Instructions for the task
Transcribe all the entries word for word, skipping the pictures.

Working data

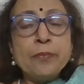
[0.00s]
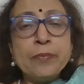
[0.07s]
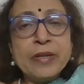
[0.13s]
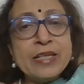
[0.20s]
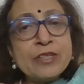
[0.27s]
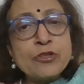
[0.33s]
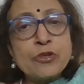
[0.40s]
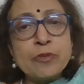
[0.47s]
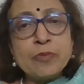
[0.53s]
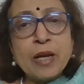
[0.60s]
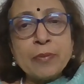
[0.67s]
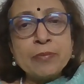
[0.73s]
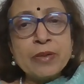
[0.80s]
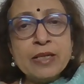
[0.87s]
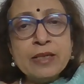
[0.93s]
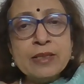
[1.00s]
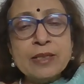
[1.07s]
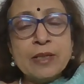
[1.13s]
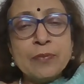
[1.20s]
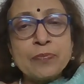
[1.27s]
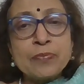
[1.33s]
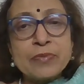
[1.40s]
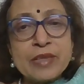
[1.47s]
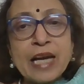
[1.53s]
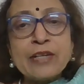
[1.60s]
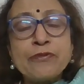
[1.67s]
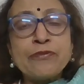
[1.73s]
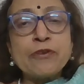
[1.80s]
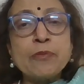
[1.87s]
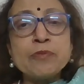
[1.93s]
Please remember
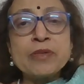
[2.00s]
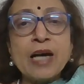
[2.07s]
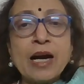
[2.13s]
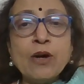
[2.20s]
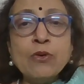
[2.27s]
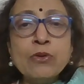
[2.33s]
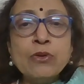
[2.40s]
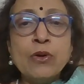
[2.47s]
that from now,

Completed exercise
[0.00s]
[0.07s]
[0.13s]
[0.20s]
[0.27s]
[0.33s]
[0.40s]
[0.47s]
[0.53s]
[0.60s]
[0.67s]
[0.73s]
[0.80s]
[0.87s]
[0.93s]
[1.00s]
[1.07s]
[1.13s]
[1.20s]
[1.27s]
[1.33s]
[1.40s]
[1.47s]
[1.53s]
[1.60s]
[1.67s]
[1.73s]
[1.80s]
[1.87s]
[1.93s]
Please remember
[2.00s]
[2.07s]
[2.13s]
[2.20s]
[2.27s]
[2.33s]
[2.40s]
[2.47s]
that from now,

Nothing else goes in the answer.